- Official Card Set Name and Card Number: 1978 Topps #266.
- Player Name, position, team: Bob Shirley, pitcher, San Diego Padres.
- Major League Debut: April 10, 1977.
- Last Line of Statistics: 1977 stats (Padres): 39 G, 214 IP, 12-18, 107 R, 88 ER, 146 SO, 100 BB, 3.70 ERA.
- Any special information about player: Drafted by the Padres, #1st, January 1976 (Special). Bats: right. Throws: left.
- Number of regular Topps Cards (includes regular and traded cards only): 13. This is his first Topps card.
- Blurb on the back: "A non-roster invitee to Padres' 1977 Spring Training Camp, Bob surprised onlookers by making staff. He became workhorse of staff last season, topping club in Innings, Wins, and K's. Helped pitch Univ. of Oklahoma to 3 Big Eight Conference Titles, 1973-75."

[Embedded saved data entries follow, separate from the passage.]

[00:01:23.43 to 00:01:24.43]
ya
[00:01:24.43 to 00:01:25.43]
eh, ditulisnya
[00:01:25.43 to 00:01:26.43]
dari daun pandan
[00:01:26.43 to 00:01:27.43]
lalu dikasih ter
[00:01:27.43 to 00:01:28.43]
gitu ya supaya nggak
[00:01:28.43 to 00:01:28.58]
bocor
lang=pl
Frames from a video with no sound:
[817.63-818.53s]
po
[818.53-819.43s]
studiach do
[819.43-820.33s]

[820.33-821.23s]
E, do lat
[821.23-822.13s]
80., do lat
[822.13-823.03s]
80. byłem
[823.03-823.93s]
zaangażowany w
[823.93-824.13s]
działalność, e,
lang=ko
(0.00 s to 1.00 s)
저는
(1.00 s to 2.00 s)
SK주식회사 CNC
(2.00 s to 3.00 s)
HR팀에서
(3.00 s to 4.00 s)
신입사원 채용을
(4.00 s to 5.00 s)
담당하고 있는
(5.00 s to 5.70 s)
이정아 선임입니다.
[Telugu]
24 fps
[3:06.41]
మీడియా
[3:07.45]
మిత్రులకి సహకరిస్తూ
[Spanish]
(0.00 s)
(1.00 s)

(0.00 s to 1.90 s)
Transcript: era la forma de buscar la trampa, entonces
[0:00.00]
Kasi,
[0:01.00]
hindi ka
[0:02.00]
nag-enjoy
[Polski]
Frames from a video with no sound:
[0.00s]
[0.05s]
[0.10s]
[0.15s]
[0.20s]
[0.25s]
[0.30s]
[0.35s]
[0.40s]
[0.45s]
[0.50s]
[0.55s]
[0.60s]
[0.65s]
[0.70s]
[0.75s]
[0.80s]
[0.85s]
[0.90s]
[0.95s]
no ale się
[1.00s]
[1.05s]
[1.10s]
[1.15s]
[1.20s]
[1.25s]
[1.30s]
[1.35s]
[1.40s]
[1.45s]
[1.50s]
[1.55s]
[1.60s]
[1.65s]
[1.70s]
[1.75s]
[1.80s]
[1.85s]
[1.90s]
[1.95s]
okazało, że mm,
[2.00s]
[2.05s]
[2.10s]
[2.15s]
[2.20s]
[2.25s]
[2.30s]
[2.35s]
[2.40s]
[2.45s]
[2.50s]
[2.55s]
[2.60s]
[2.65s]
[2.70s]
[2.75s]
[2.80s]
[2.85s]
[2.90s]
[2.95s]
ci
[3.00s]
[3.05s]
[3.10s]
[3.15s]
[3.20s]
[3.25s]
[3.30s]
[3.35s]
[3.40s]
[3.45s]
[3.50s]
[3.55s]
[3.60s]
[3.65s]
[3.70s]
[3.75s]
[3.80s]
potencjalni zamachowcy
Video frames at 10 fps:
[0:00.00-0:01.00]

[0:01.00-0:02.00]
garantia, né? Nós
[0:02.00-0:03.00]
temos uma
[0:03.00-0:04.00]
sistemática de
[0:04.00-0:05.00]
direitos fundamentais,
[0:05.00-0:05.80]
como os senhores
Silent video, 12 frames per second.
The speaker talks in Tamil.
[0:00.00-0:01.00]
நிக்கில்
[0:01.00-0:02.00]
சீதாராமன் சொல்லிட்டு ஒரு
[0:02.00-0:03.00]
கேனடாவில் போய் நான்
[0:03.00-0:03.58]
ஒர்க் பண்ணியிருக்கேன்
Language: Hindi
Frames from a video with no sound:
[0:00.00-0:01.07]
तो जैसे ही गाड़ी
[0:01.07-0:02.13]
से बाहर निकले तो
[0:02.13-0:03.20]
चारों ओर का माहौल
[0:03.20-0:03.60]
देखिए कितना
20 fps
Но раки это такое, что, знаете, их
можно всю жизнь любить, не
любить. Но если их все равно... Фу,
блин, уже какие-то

- Commentary: With a unique font used for the team name on the lower left corner of the cards, plus the floating baseball that stated the player's position, the 1978 Topps set was probably the simplest designed of the 70's in terms of elements used. Based on the back of his Topps card, Bob Shirley performed so well in Arizona that when camp ended, he was added to the 25-man roster. Shirley was used primarily as a starter that year, and he was an innings-eater to boot, leading the team in that department. In 1978, he was cast as the team's spot-starter/set-up reliever. In 20 starts, he had a 6-9 record. As a reliver, he finished 10 games and earned saves in five of them. For the year, he went 8-11, with an ERA of 3.69, struck out 102 batters in 166 innings of work. He would spend two more seasons with the Padres before being traded to the Cardinals in a eleven-player deal. After a year in St. Louis, he was traded to Cincinnati. He spent six seasons with the Yankees soon afterwards. During that time, he was involved in an altercation with Yankees star Don Mattingly, and the roughhousing landed "Donnie Baseball" onto the disabled list. Released by the Bombers soon afterwards, Shirley signed on with the Royals. But after three disastrous outings, he was soon released. On many of the cards in the 1978 Topps set, there was a game that could be "Played by Two" called Play Ball, in which every card would include a play that could be used in a simulated game. Drawing Bob Shirley's card would give you a single.
- Beckett value: $0.10-$0.25.
- How many cards of this player do I own?: 13 cards.